New results from Surveillance of Enteric Fever in Asia Project published in supplement of the Journal of Infectious Diseases

We are proud to announce that new data from Phase I of the Sabin Vaccine Institute’s Surveillance of Enteric Fever in Asia Project (SEAP) was published in November 2018 in the Journal of Infectious Diseases. The publication contains a retrospective review on the burden of typhoid at the SEAP sites in Bangladesh, India, Nepal, and Pakistan, as well as research and commentaries on the socio-economic burden of typhoid; the intersection of climate change, rapid urbanization and typhoid; and policy implications for typhoid control. This supplement builds upon the existing research on enteric fever in South Asia, and will help to inform prevention and control policies, including decisions on typhoid conjugate vaccine (TCV) introduction.

The data published in this supplement provided the groundwork and background data for the Phase II prospective surveillance now underway in Bangladesh, Nepal, and Pakistan.

Even with the limited nature of retrospective data, the team was able to elucidate important differences between the study sites. In particular, the team found that the burden of typhoid in Bangladesh and Pakistan concentrated in a younger age group than that in Nepal and India. The median ages of laboratory-confirmed cases in Bangladesh and Pakistan were 3 years and 7 years, respectively, while in Nepal and India the median ages were 19 and 24 years, respectively. The differences between Bangladesh and Pakistan and Nepal have been confirmed by preliminary results from SEAP’s ongoing prospective work, which also takes healthcare-seeking behavior into account.
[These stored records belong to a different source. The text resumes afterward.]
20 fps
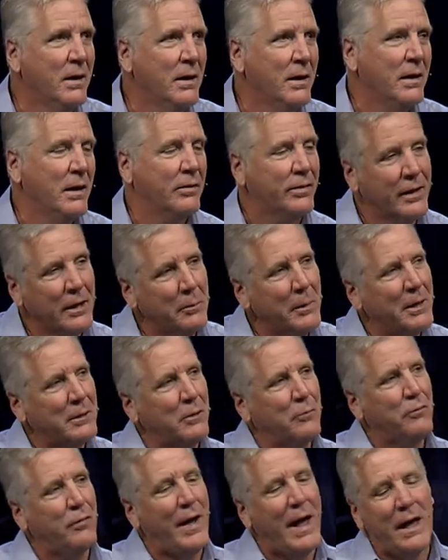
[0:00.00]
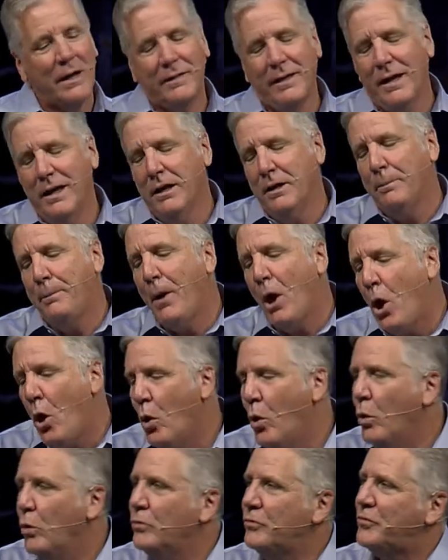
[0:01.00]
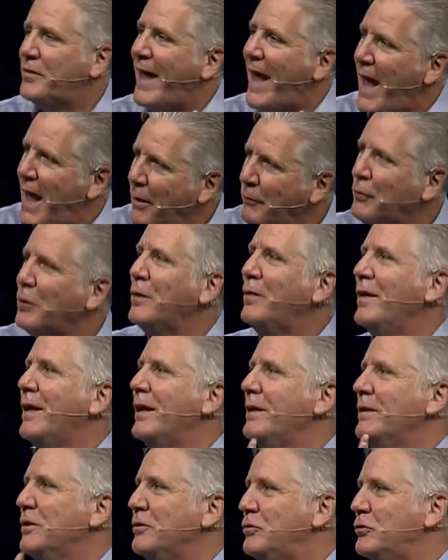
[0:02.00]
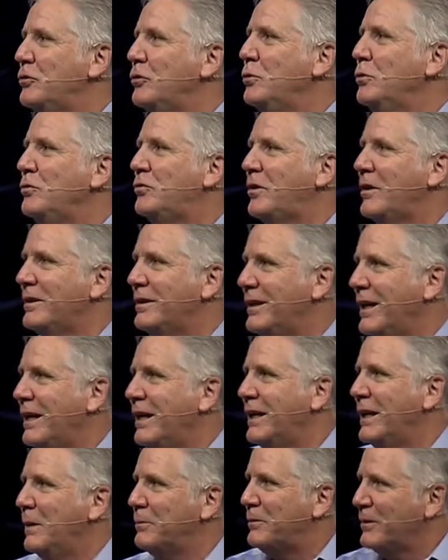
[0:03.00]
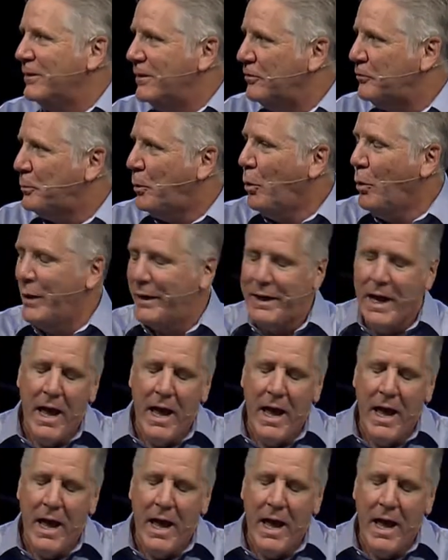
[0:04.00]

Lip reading: Now, think about the fact they had opposed everything the Jews had done up to this point,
The sites also found that a high proportion of typhoid cases in all study countries were drug resistant, or non-susceptible to ciprofloxacin and first-line antibiotics. As seen in the current outbreak of ceftriaxone-resistant typhoid in Pakistan, the need for TCV in these countries is greater than ever as resistance continues to grow and treatment options are dwindling. Despite the advancements made in reducing the prevalence of typhoid, such as increasing water and sanitation measures, drug-resistance is rapidly overshadowing advancements.

In addition to data on age distribution and drug-resistance,the sites collected data on severity of disease and complications of typhoid, helping to inform prospective surveillance. Surgical ward surveillance is currently ongoing and will expand the knowledge on the link between typhoid and ileal perforation, a hallmark complication of typhoid, which can result in death.

In the supplement, the SEAP study team shares a rigorous baseline image of typhoid burden of disease in Asia. With this data in hand, alongside ongoing prospective surveillance, the SEAP team is expanding its work to study new, scalable methods of estimating the burden of typhoid in communities. SEAP’s goal is to provide high-quality data to inform policymakers on the TCV introduction, leverage generated surveillance data to validate new typhoid diagnostics, and accelerate efforts to prevent and control typhoid.